==== Data provided

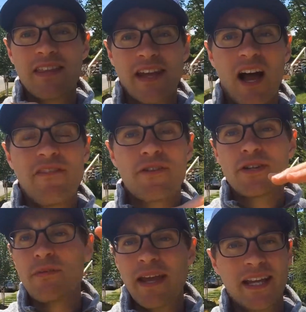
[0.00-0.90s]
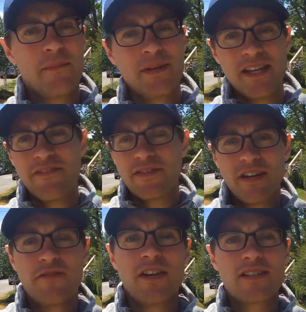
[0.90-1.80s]
They offered to make up a dif
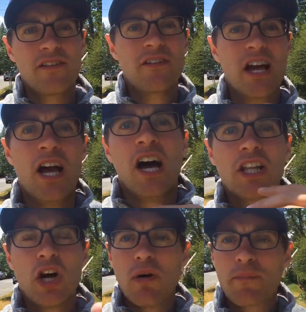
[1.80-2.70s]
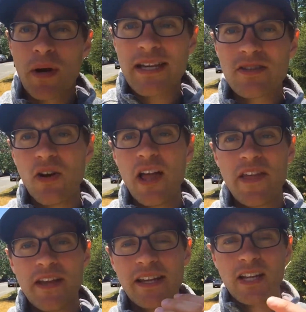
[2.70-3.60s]
difference of a low appraisal.
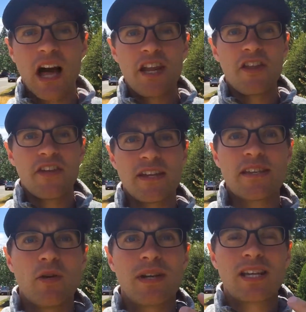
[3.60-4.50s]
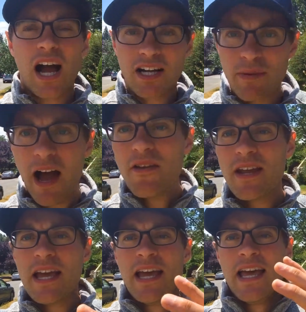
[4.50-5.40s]
They did a lot of the things that we talk about
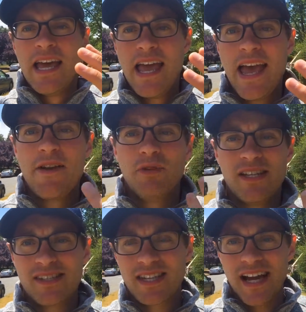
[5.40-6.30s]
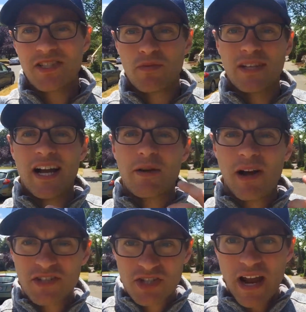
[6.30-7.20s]
and we discuss when we talk
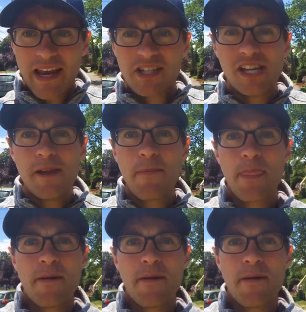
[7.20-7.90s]
about strategy.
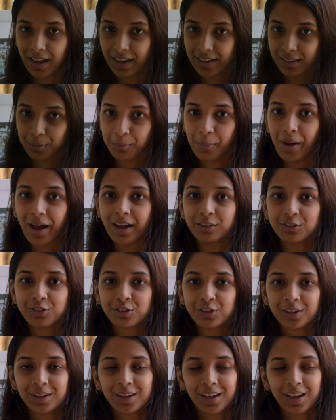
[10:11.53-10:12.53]
right
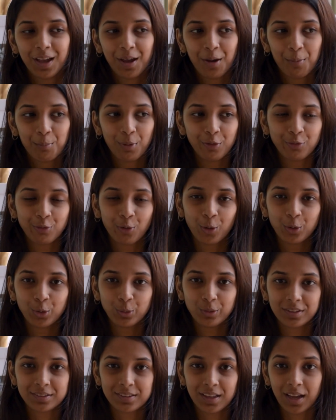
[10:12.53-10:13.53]
match before
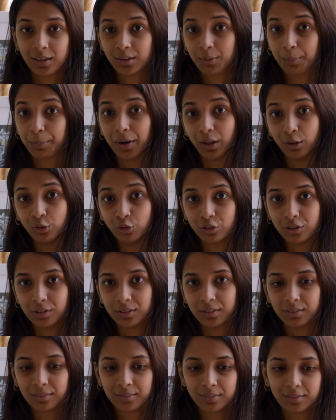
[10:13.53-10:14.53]
you decide to plunge
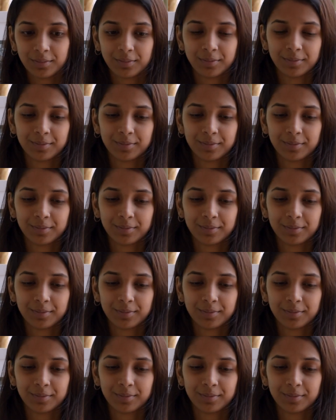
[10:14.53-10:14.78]
in.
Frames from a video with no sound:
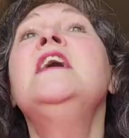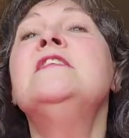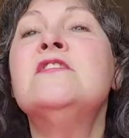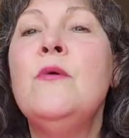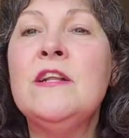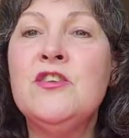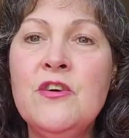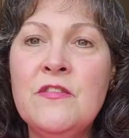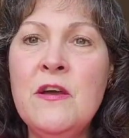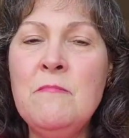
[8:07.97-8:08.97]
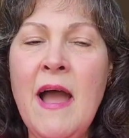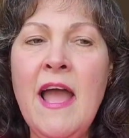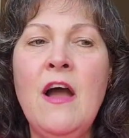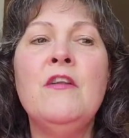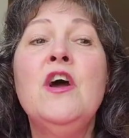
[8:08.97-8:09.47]
So I took them
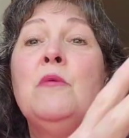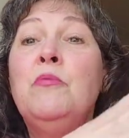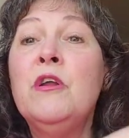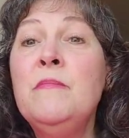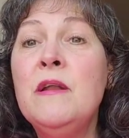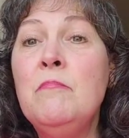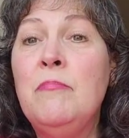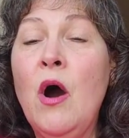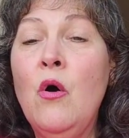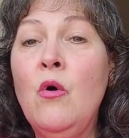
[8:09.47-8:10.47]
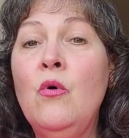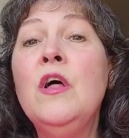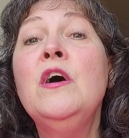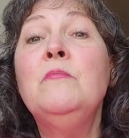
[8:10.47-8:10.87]
out, put them in a bowl,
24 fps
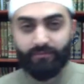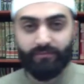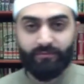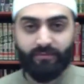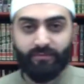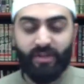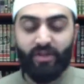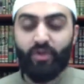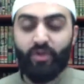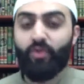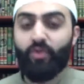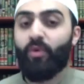
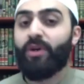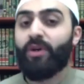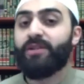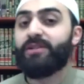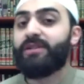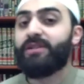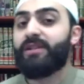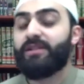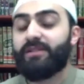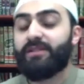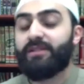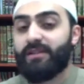And who was
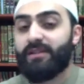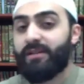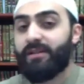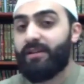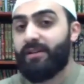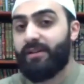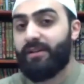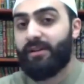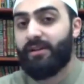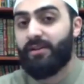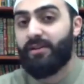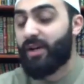this?
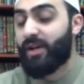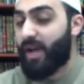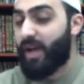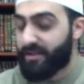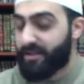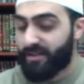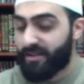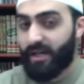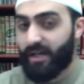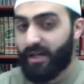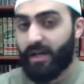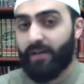The
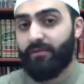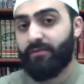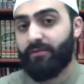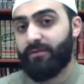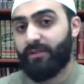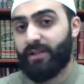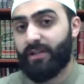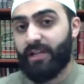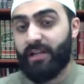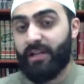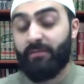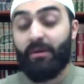cousin of
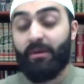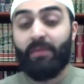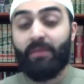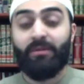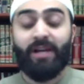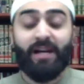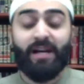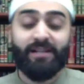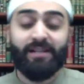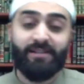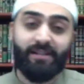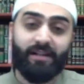Imam
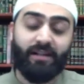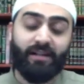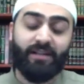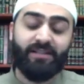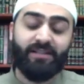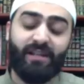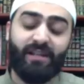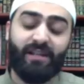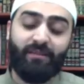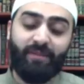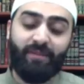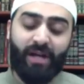al-Hasan alayhi
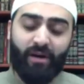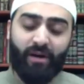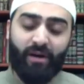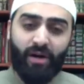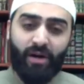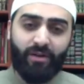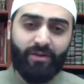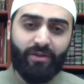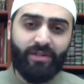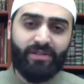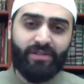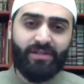Now
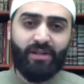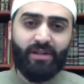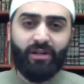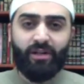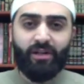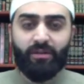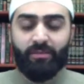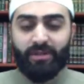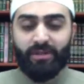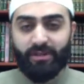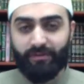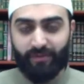on this there
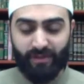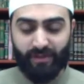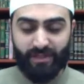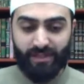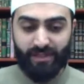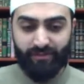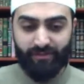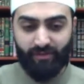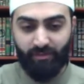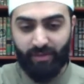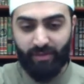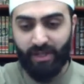could be difference
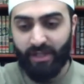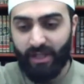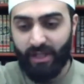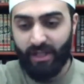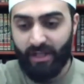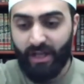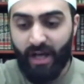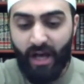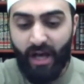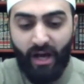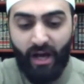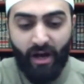of opinion.
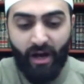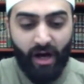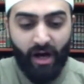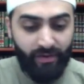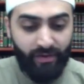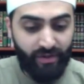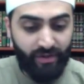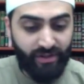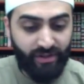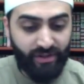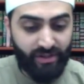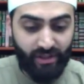On
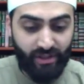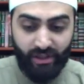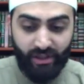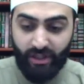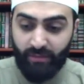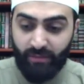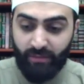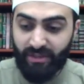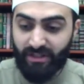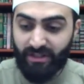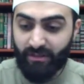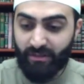this there could
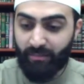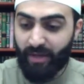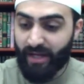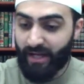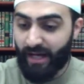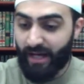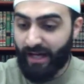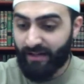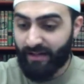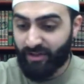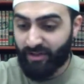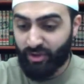be debate
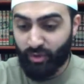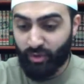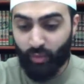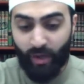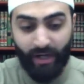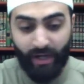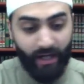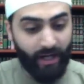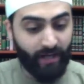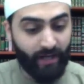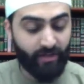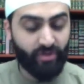as to
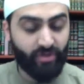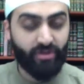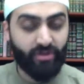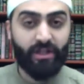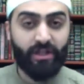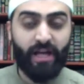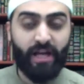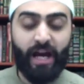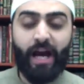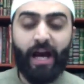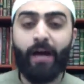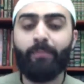what actually
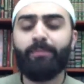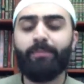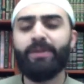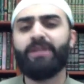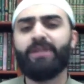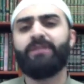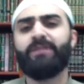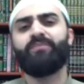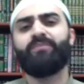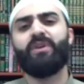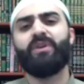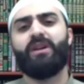
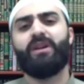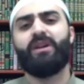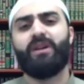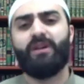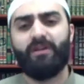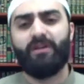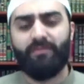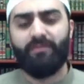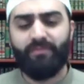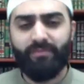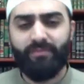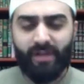happened.
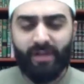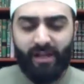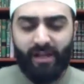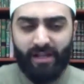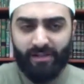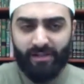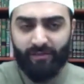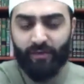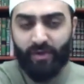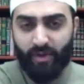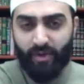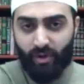That's
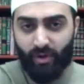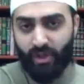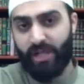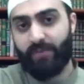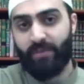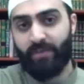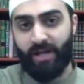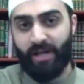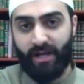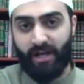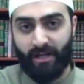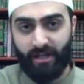for the
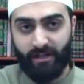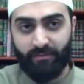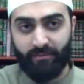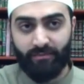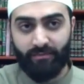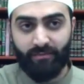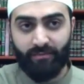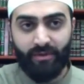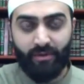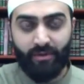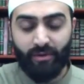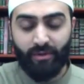ulama
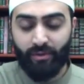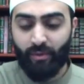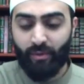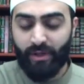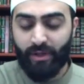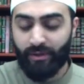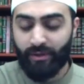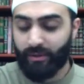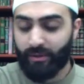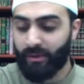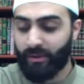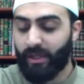alayhim
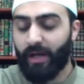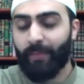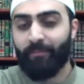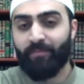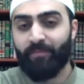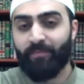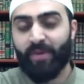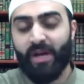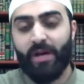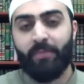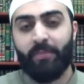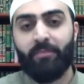ridwanullah.
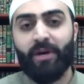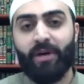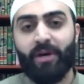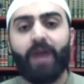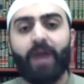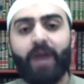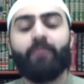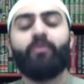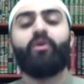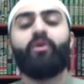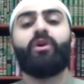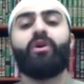But
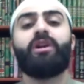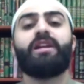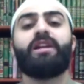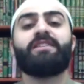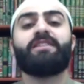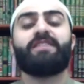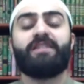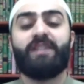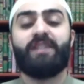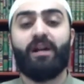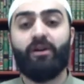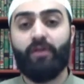I'm more or
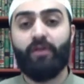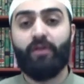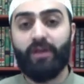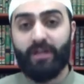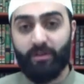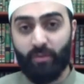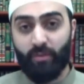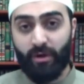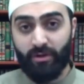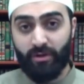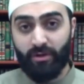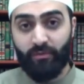less narrating
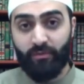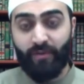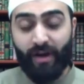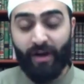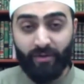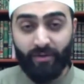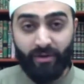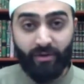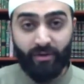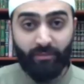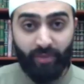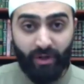what you
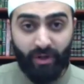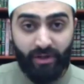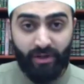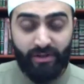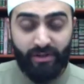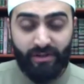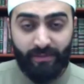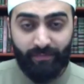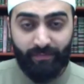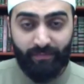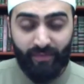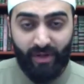found in the
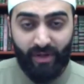books.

========

- Task details -
Beginning at the line that contains "[8:07.97-8:08.97]", retype each line of the data above through the very last one. Do not retype the pictures.

- Task output -
[8:07.97-8:08.97]
[8:08.97-8:09.47]
So I took them
[8:09.47-8:10.47]
[8:10.47-8:10.87]
out, put them in a bowl,
24 fps
And who was
this?
The
cousin of
Imam
al-Hasan alayhi
Now
on this there
could be difference
of opinion.
On
this there could
be debate
as to
what actually
happened.
That's
for the
ulama
alayhim
ridwanullah.
But
I'm more or
less narrating
what you
found in the
books.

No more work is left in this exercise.